Au coin du monde la page s’écorne. C’est le monde, la terre plate ou le plat immense d’un continent à la dérive. Sur cette surface plane qui n’est même pas un livre il y a ce qui se trouve être une page. Continent à la dérive, la page avec, et l’immuable fait des rois pousse la page dans un recoin où le rectangle blanc, papier grammé au millimètre fini par être écorné.

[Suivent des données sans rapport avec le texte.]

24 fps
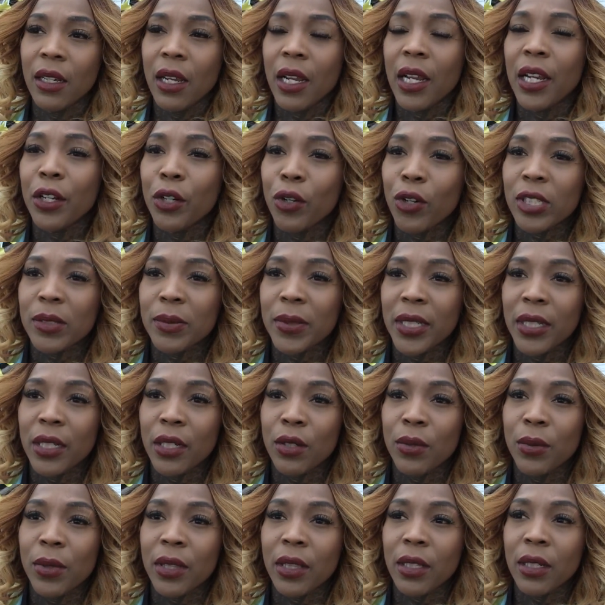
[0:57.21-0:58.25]
endorsement
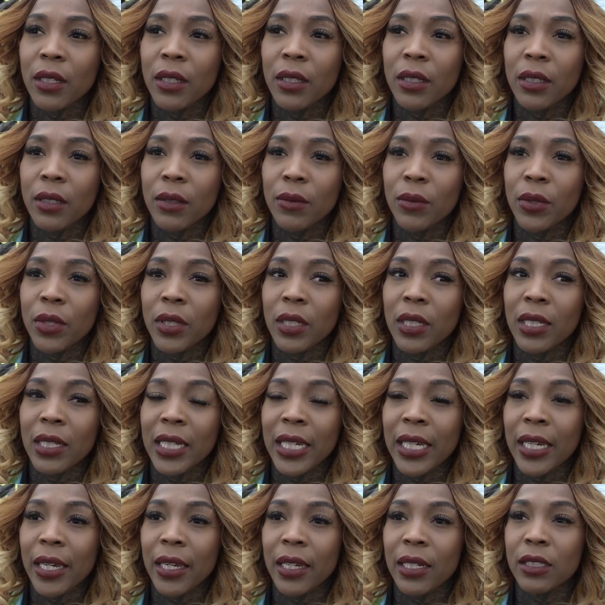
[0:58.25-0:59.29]
deal with the
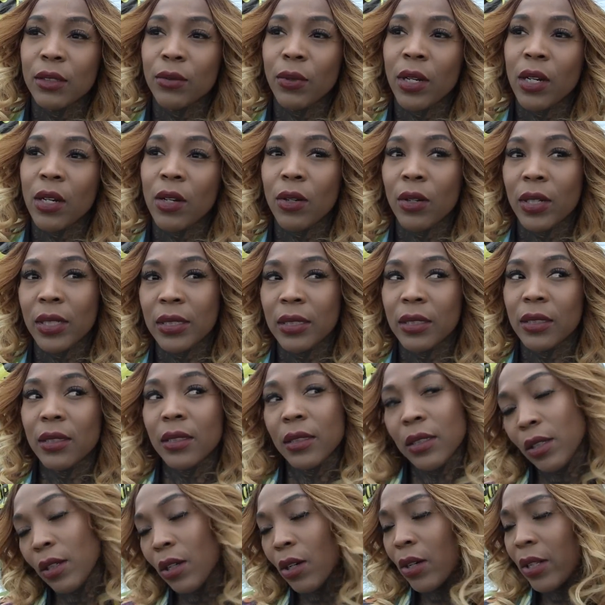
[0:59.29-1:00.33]
league as well as,
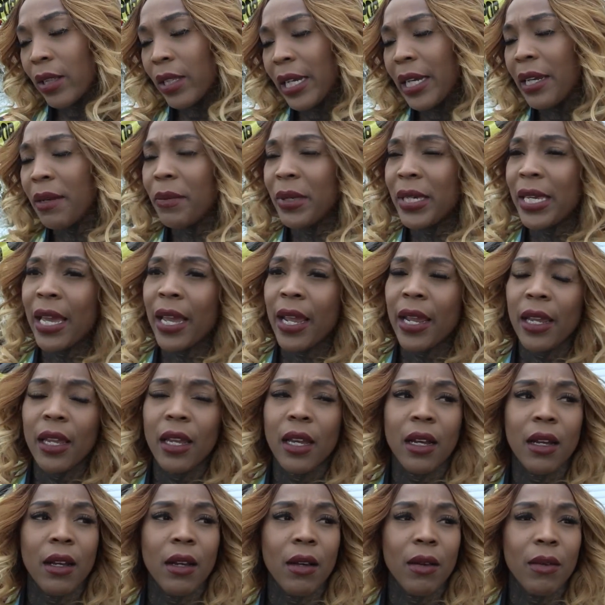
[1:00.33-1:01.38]
you know, at the
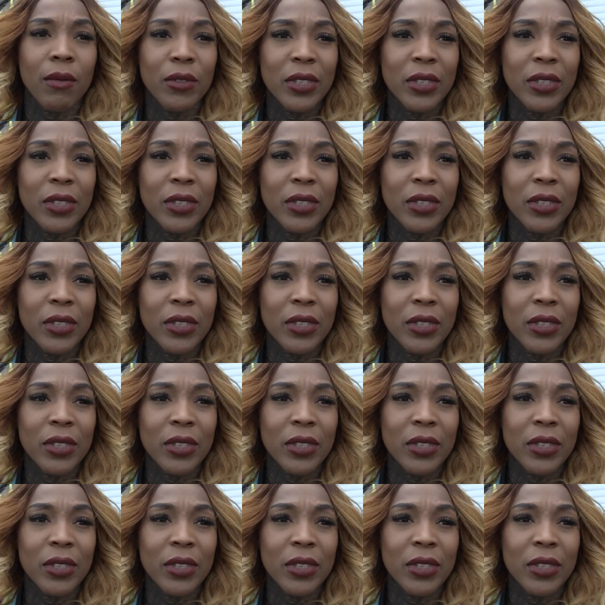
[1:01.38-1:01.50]
NBA.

Ce n’est pas la marque de l’homme pour retenir une page, une parmi les milliers compilés dans livre, un dossier ou un document relié. C’est juste la surface plane qui se froisse quand elle se frotte à la présence rugueuse de l’indifférence. De la déférence poussée à l’extrême qui fini toujours par froisser son hôte, ou le couple que l’auteur forme avec son récepteur. C’est tout. Ce n’est rien, juste l’infime part d’un tout, mais c’est là, au bas du monde, le coin inférieur droit, là où la page s’écorne comme naissent les montagnes où se creusent les vallées ; par accumulation de poussière, par agrégation, pour érosion, par l’ouvrage du mince filet d’eau et du vent et du temps. C’est sûrement pour cela que l’on grave les nécrologies dans le marbre des pierres tombales parce que même si elles usent à l’usage des temps il est rare qu’elles s’écornent. Elles meurent seules dans l’oubli mais reste intact au temps là où la page pliée, cornée, froissé, finie au rebus dans la corbeille.